■ **Saved data entries**
::::

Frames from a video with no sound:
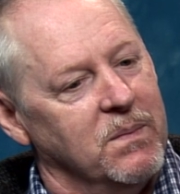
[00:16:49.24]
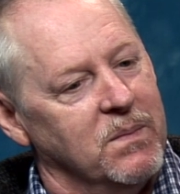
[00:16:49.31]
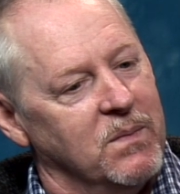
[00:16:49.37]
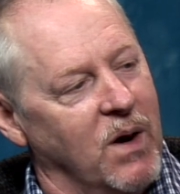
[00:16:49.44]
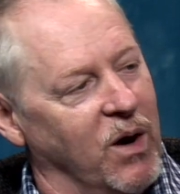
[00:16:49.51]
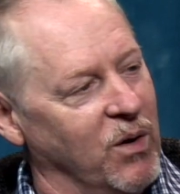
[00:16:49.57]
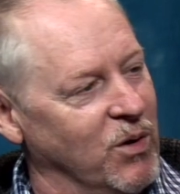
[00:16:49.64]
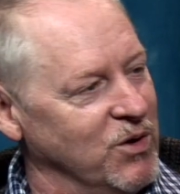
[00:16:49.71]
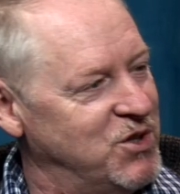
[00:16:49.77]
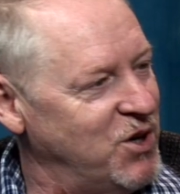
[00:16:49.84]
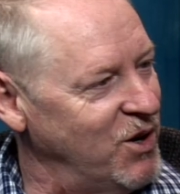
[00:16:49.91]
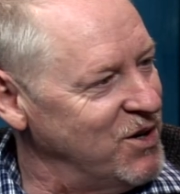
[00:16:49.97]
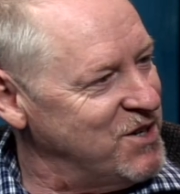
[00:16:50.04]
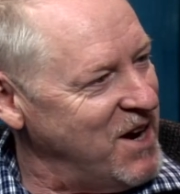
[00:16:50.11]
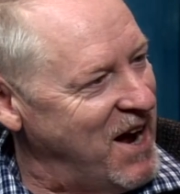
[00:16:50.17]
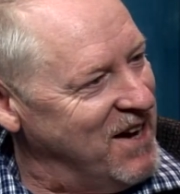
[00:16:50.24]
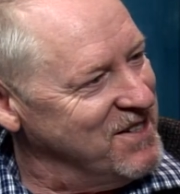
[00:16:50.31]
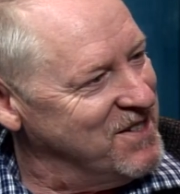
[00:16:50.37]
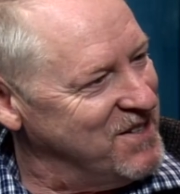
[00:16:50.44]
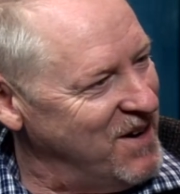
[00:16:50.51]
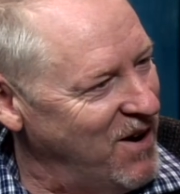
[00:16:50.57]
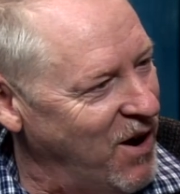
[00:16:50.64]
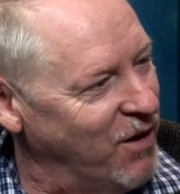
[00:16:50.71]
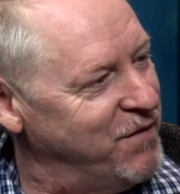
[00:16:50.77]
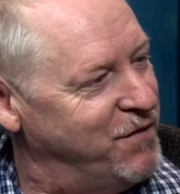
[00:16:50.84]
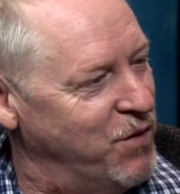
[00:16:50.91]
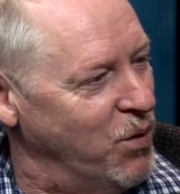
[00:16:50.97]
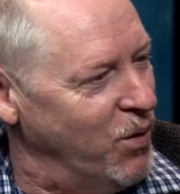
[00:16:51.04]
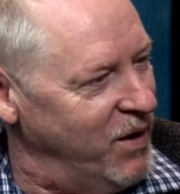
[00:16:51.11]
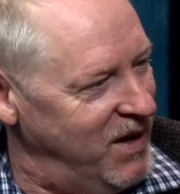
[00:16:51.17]
Our own church has our
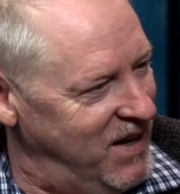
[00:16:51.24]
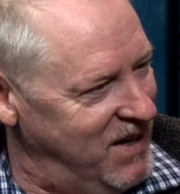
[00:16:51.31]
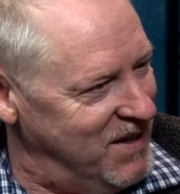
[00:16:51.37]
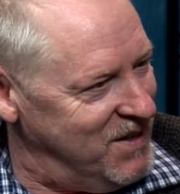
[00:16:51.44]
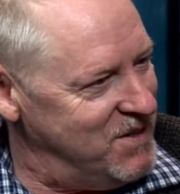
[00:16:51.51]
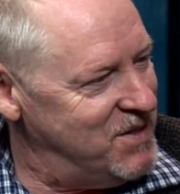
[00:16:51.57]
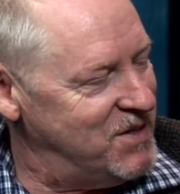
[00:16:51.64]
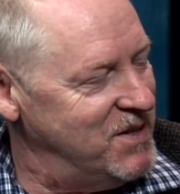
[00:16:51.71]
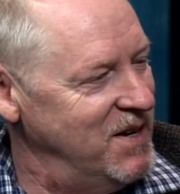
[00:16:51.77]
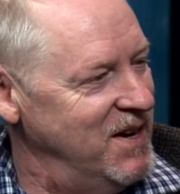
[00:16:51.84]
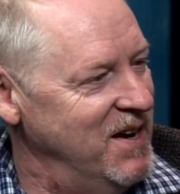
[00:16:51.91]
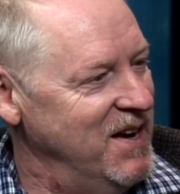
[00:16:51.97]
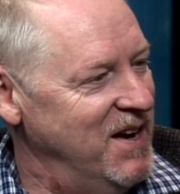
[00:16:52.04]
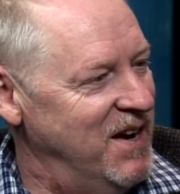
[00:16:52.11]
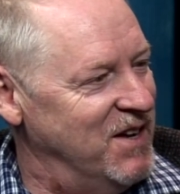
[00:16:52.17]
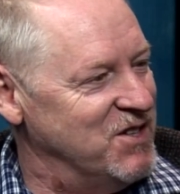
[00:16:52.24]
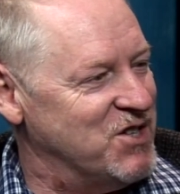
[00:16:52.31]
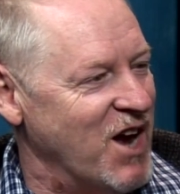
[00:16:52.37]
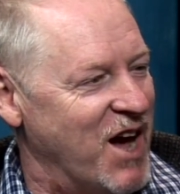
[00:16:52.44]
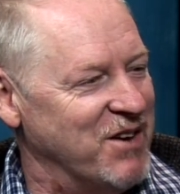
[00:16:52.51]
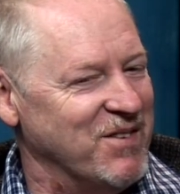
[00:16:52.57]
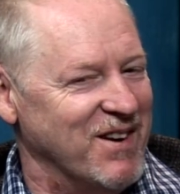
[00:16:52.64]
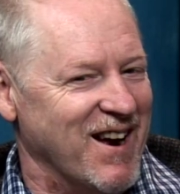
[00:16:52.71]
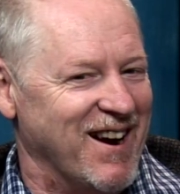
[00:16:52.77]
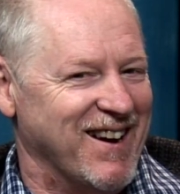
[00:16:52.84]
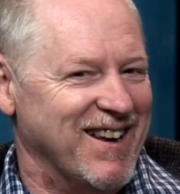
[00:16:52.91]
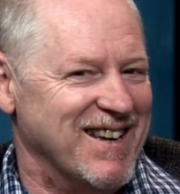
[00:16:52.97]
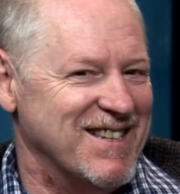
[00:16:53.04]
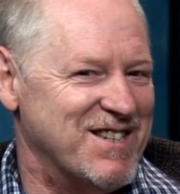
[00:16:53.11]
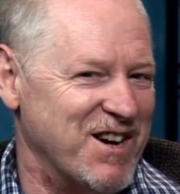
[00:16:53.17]
4 E's, and Chandra and I are
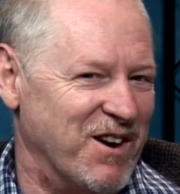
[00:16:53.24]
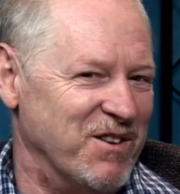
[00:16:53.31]
going to share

::::

■ **Exercise objective**
Would you retype each line above exactly and skip every image?

■ **Task answer**
Frames from a video with no sound:
[00:16:49.24]
[00:16:49.31]
[00:16:49.37]
[00:16:49.44]
[00:16:49.51]
[00:16:49.57]
[00:16:49.64]
[00:16:49.71]
[00:16:49.77]
[00:16:49.84]
[00:16:49.91]
[00:16:49.97]
[00:16:50.04]
[00:16:50.11]
[00:16:50.17]
[00:16:50.24]
[00:16:50.31]
[00:16:50.37]
[00:16:50.44]
[00:16:50.51]
[00:16:50.57]
[00:16:50.64]
[00:16:50.71]
[00:16:50.77]
[00:16:50.84]
[00:16:50.91]
[00:16:50.97]
[00:16:51.04]
[00:16:51.11]
[00:16:51.17]
Our own church has our
[00:16:51.24]
[00:16:51.31]
[00:16:51.37]
[00:16:51.44]
[00:16:51.51]
[00:16:51.57]
[00:16:51.64]
[00:16:51.71]
[00:16:51.77]
[00:16:51.84]
[00:16:51.91]
[00:16:51.97]
[00:16:52.04]
[00:16:52.11]
[00:16:52.17]
[00:16:52.24]
[00:16:52.31]
[00:16:52.37]
[00:16:52.44]
[00:16:52.51]
[00:16:52.57]
[00:16:52.64]
[00:16:52.71]
[00:16:52.77]
[00:16:52.84]
[00:16:52.91]
[00:16:52.97]
[00:16:53.04]
[00:16:53.11]
[00:16:53.17]
4 E's, and Chandra and I are
[00:16:53.24]
[00:16:53.31]
going to share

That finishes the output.